How to grow a city without sprawl

Urban sprawl threatens the financial future of HRM and negatively impacts the quality of life of our residents. But HRM isn’t following its own plan to prevent it. We can do better.

What is sprawl?

picforweb3“Urban Sprawl is low density, automobile dependent development beyond the edge of service and employment areas” (Policy Almanac).

It means “endless pavement, long commutes and traffic jams, and high social and infrastructure costs. Continued sprawl threatens the health of our families, our communities, and the ecosystems that sustain us.“ (Suzuki)

I’m against sprawl. That doesn’t mean I’m against development or rural communities. I want to see those communities grow as towns and villages – not as rural tract housing in a suburban model.

In the 60s, 70s and 80s, metro Halifax and Dartmouth overbuilt our road network, anticipating growth that was slow to materialize. Pre-amalgamation competition encouraged suburbs. They were small and manageable at first – like Fairview or Woodlawn. The underused roads kept commuting time down, allowing people to build farther and farther out.
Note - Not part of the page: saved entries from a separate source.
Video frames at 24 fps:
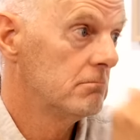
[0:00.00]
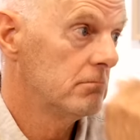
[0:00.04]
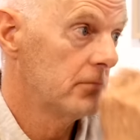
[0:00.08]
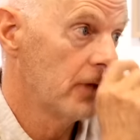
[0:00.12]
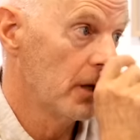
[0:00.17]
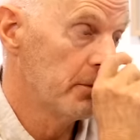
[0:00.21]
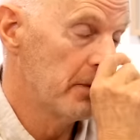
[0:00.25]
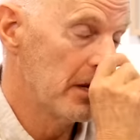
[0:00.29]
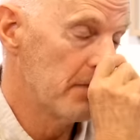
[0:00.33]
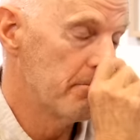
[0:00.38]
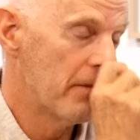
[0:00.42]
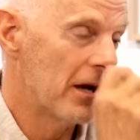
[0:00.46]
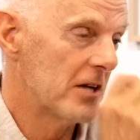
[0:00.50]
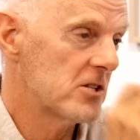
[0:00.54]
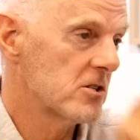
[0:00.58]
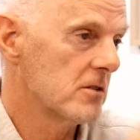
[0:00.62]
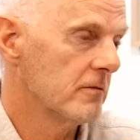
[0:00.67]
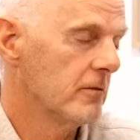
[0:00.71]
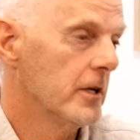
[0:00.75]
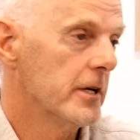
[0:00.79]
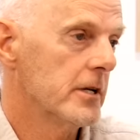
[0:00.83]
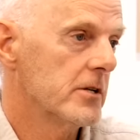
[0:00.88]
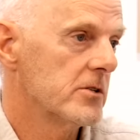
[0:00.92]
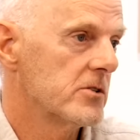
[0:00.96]
There'll be a bunch
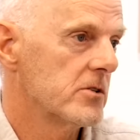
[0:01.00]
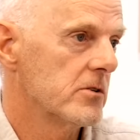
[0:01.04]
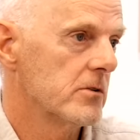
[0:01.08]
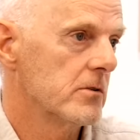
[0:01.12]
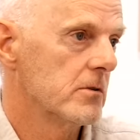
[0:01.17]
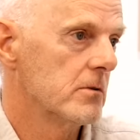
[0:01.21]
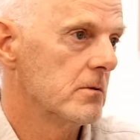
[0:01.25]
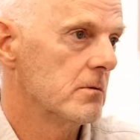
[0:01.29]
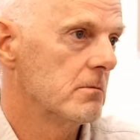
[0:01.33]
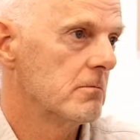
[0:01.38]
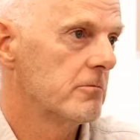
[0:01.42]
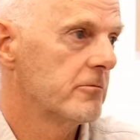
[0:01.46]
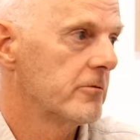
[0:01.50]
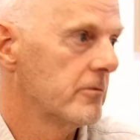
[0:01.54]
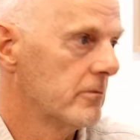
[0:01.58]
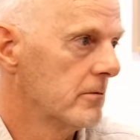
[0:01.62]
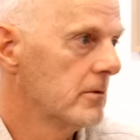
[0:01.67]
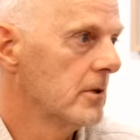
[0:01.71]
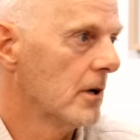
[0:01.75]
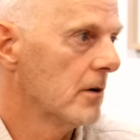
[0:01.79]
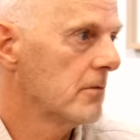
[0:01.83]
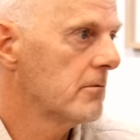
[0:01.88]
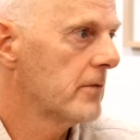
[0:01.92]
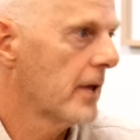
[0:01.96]
of leaders who,
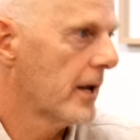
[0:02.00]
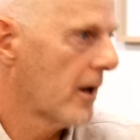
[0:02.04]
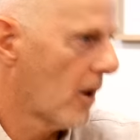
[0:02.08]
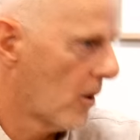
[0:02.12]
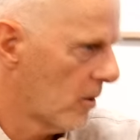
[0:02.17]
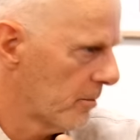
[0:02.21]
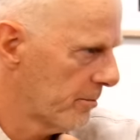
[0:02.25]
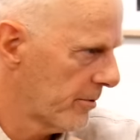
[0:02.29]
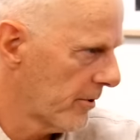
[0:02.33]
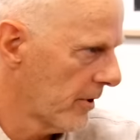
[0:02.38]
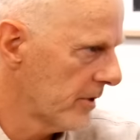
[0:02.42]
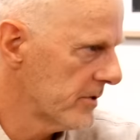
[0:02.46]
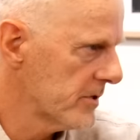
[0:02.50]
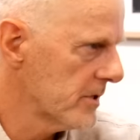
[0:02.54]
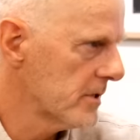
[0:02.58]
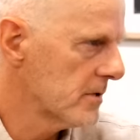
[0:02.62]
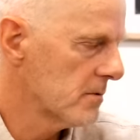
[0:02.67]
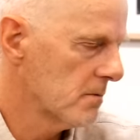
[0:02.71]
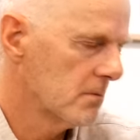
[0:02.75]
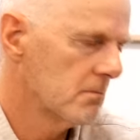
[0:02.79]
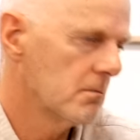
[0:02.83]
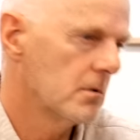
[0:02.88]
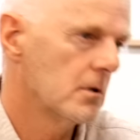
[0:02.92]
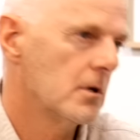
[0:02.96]
you know, that whole
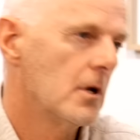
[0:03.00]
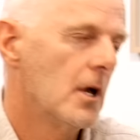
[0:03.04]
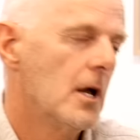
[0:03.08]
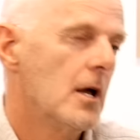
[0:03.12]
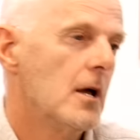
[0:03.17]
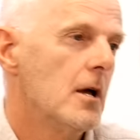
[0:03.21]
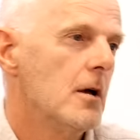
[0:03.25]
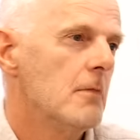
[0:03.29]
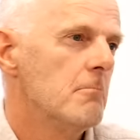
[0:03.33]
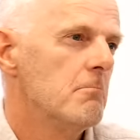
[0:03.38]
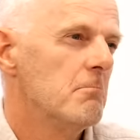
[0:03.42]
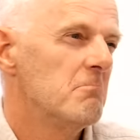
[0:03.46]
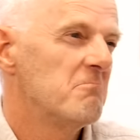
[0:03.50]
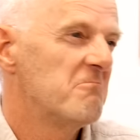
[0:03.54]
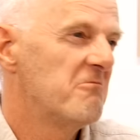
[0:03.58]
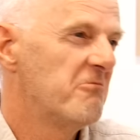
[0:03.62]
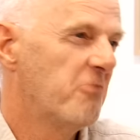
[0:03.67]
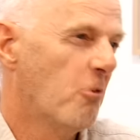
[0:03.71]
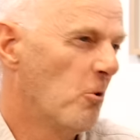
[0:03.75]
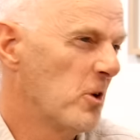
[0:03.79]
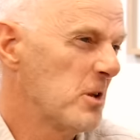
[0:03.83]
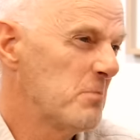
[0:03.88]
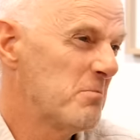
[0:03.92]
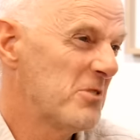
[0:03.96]
process. Mm.
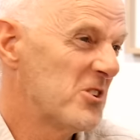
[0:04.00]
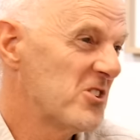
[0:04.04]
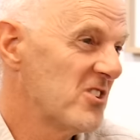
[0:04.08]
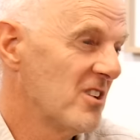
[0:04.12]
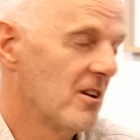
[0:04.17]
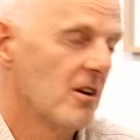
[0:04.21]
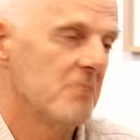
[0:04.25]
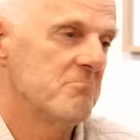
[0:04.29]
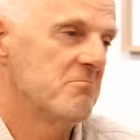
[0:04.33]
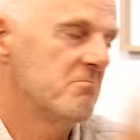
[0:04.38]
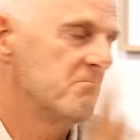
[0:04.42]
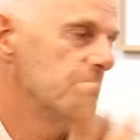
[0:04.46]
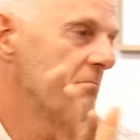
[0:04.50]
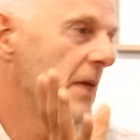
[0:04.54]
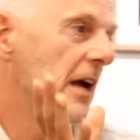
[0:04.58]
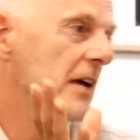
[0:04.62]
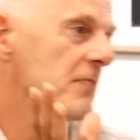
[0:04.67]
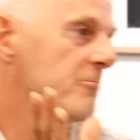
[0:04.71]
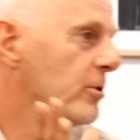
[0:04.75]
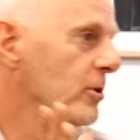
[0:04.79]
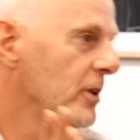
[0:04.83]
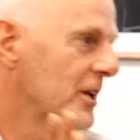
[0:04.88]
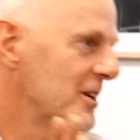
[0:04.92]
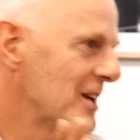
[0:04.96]
forty percent, uh,
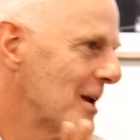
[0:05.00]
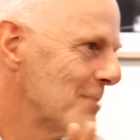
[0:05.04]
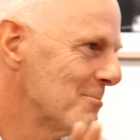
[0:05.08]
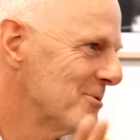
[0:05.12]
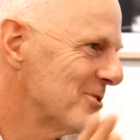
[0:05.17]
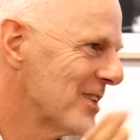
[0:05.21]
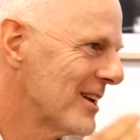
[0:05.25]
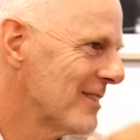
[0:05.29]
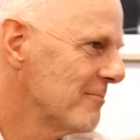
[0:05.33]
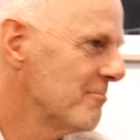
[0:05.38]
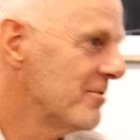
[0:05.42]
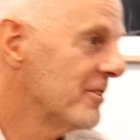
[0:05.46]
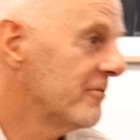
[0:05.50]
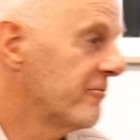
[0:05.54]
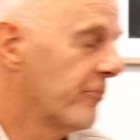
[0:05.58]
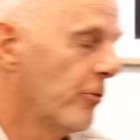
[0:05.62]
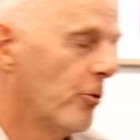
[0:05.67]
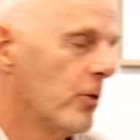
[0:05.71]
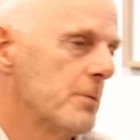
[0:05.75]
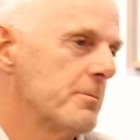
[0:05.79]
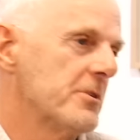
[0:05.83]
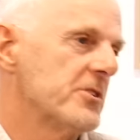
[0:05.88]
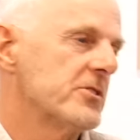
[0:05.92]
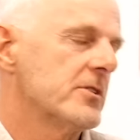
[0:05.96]
mate, pull that numbers out, but mm-hmm.
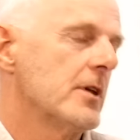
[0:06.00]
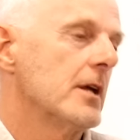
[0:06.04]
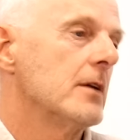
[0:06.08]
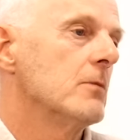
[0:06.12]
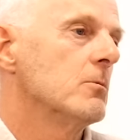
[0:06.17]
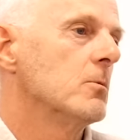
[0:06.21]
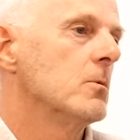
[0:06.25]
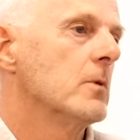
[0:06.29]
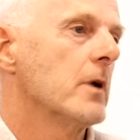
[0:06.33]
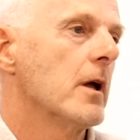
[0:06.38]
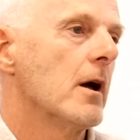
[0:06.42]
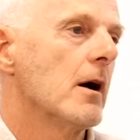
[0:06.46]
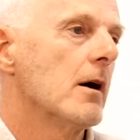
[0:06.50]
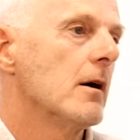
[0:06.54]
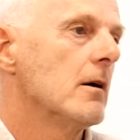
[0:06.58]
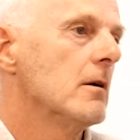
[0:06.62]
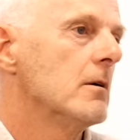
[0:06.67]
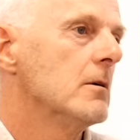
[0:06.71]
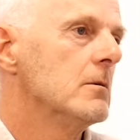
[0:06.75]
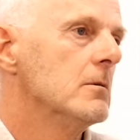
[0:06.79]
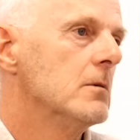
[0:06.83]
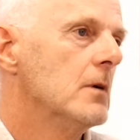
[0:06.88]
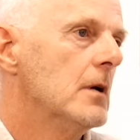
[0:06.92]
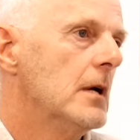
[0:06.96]
forty percent will
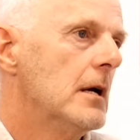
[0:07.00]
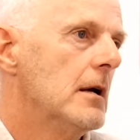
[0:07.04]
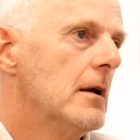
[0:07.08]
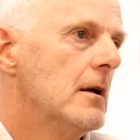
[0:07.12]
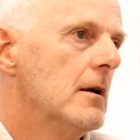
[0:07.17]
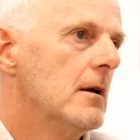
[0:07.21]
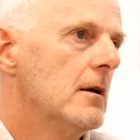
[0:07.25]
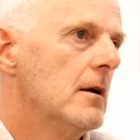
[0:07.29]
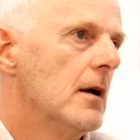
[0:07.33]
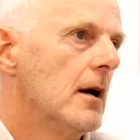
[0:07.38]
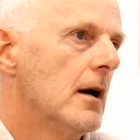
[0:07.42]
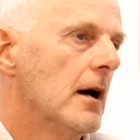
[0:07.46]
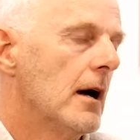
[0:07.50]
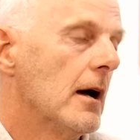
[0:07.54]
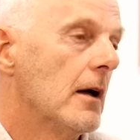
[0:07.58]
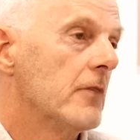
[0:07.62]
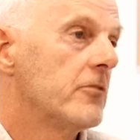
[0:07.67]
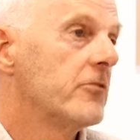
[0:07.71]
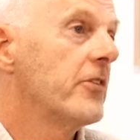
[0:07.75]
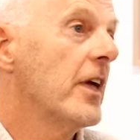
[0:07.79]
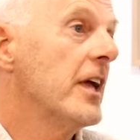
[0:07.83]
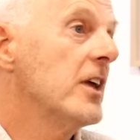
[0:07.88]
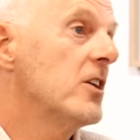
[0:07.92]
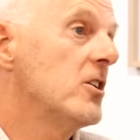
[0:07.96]
go, uh,
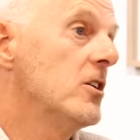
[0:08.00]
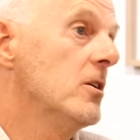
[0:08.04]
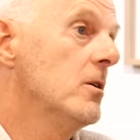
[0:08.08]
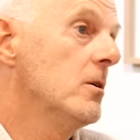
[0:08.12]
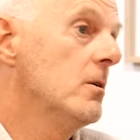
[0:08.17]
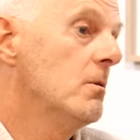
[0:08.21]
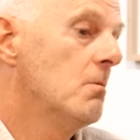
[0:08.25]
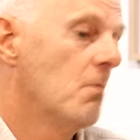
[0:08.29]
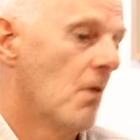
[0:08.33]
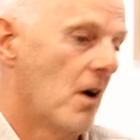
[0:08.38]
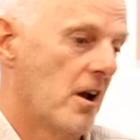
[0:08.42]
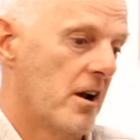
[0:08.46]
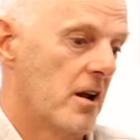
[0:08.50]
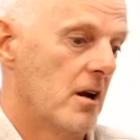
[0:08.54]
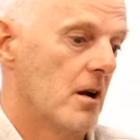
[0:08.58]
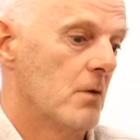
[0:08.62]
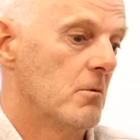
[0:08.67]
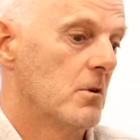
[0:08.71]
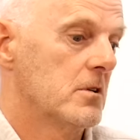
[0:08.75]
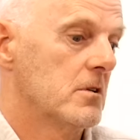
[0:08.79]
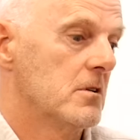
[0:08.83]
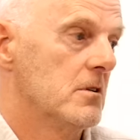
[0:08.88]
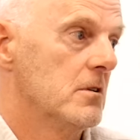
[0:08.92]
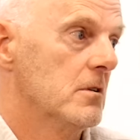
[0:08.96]
thank you, I don't know
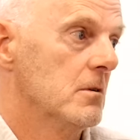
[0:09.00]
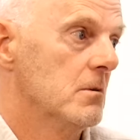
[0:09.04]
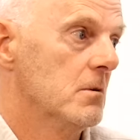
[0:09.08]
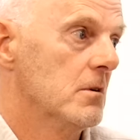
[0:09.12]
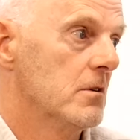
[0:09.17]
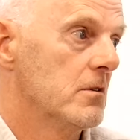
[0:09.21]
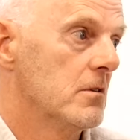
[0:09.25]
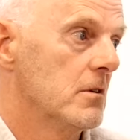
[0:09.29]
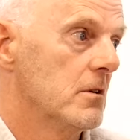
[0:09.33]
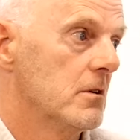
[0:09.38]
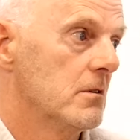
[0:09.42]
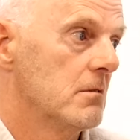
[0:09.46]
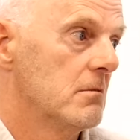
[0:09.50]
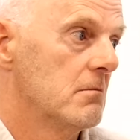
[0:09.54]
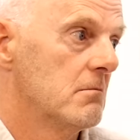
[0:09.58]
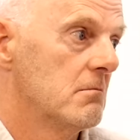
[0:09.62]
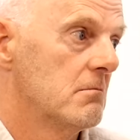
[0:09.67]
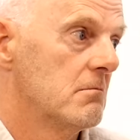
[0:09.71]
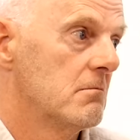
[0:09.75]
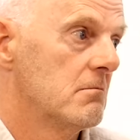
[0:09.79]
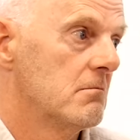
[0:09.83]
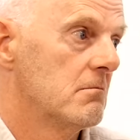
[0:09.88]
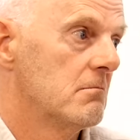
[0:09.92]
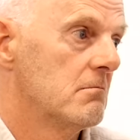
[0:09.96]
what to do with it.
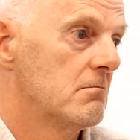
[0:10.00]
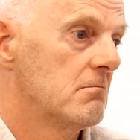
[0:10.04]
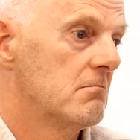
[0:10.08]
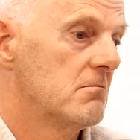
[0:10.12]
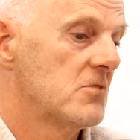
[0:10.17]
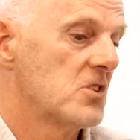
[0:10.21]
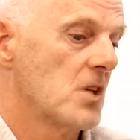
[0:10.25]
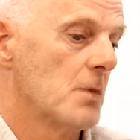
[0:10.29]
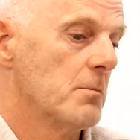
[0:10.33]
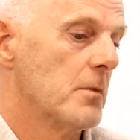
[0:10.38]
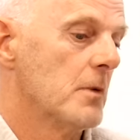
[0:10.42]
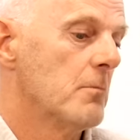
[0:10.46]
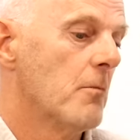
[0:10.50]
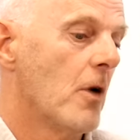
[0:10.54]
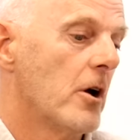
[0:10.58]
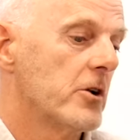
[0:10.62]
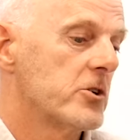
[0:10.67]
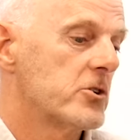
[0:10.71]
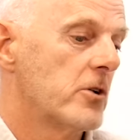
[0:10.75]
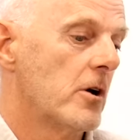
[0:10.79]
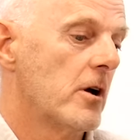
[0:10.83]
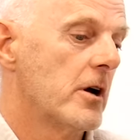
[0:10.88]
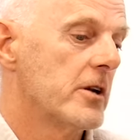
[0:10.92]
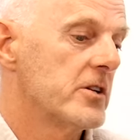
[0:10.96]
Someone
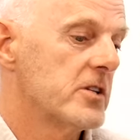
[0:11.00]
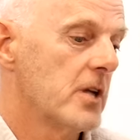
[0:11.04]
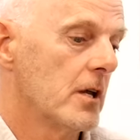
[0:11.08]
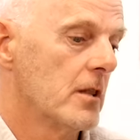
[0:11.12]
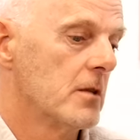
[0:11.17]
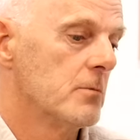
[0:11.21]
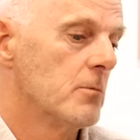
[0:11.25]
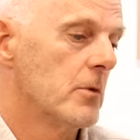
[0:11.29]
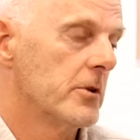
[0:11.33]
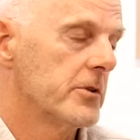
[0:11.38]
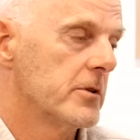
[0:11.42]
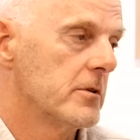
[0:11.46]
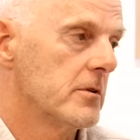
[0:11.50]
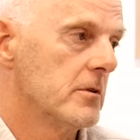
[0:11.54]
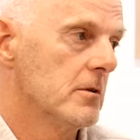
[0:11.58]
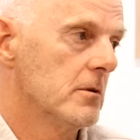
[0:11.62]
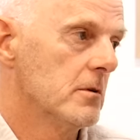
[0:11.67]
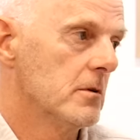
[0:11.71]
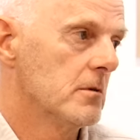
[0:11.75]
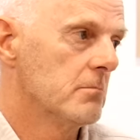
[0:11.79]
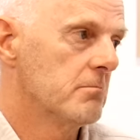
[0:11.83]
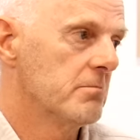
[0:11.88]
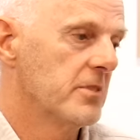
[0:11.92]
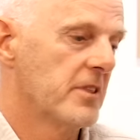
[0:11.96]
might try and tell them what to do
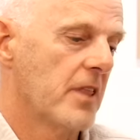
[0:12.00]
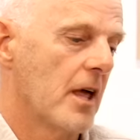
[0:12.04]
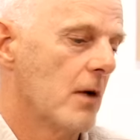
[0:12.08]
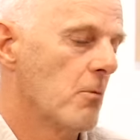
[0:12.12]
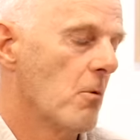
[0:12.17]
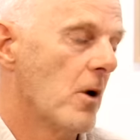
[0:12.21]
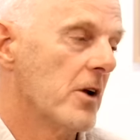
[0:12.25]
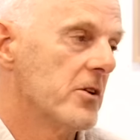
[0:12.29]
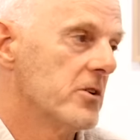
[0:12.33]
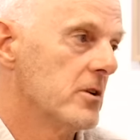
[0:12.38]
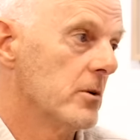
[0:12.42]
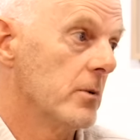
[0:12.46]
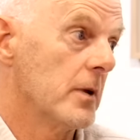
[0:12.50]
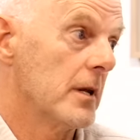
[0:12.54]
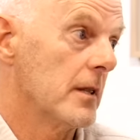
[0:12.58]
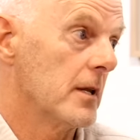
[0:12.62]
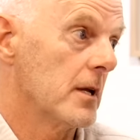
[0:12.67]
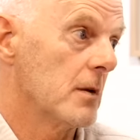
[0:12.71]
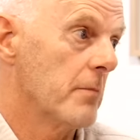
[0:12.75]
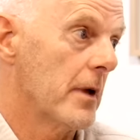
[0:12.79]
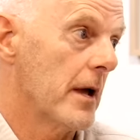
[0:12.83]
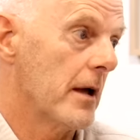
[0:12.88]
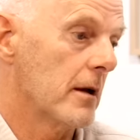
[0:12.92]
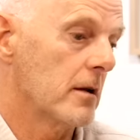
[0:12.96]
with it, but they won't do
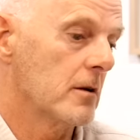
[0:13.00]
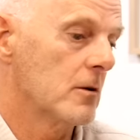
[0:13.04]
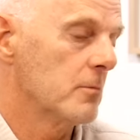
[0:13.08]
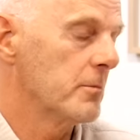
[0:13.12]
anything about it.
HRM actually recognizes that we need to focus growth on key areas to build up density. And not just in the core of the city, but also in other regional centres like Hubley Centre and Fall River.

The regional plan lays out areas to focus growth over the next 25 years. It reserves areas for forestry, agriculture, and urban reserve; land we won’t need to look at for a generation.

Unfortunately, HRM isn’t good at following its own plans.

One recent example is the expansion of the subdivision in Grand Lake. It fails on two fronts: Grand Lake isn’t a regional centre and at one home every 2.5 acres, it isn’t exactly dense.

Another example is Clayton Developments’ proposal to build in the Williams Lake backlands. The whole area is designated Urban Reserve. We don’t need this development. We already have Bedford South, West, Russell Lake, and others that are currently under development. HRM already plans to extend services, expand transit and roads, create parks and build rec centres to accommodate 30,000 more people over 15 years.

Many local residents don’t want this development. They’re up in arms against the extension of city water to the area. They worry they’ll be charged per foot of frontage fees to extend a service they don’t want or need. They figure the developer will need this water supply for that huge property.

To grow HRM sustainably, we need to start following our own plan.  We will need new neighbourhoods. I believe they should be densely populated, mixed use, with houses and some apartments, easy to get around on foot and connected to each other by public transit.

We need to make sure the real cost of development is charged to the home builders, so taxpayers don’t get stuck with the bill for new rec centres, fire halls and police cars required to service sprawling suburban developments.

We need to “build denser suburbs and more high-rises in the downtown, revitalize older neighbourhoods, and more.” (Nenshi)

Sprawl isn’t inevitable. If we just follow our own plan and use common sense, we can avoid it. Like a conscientious gardener, we must plan ahead and grow carefully.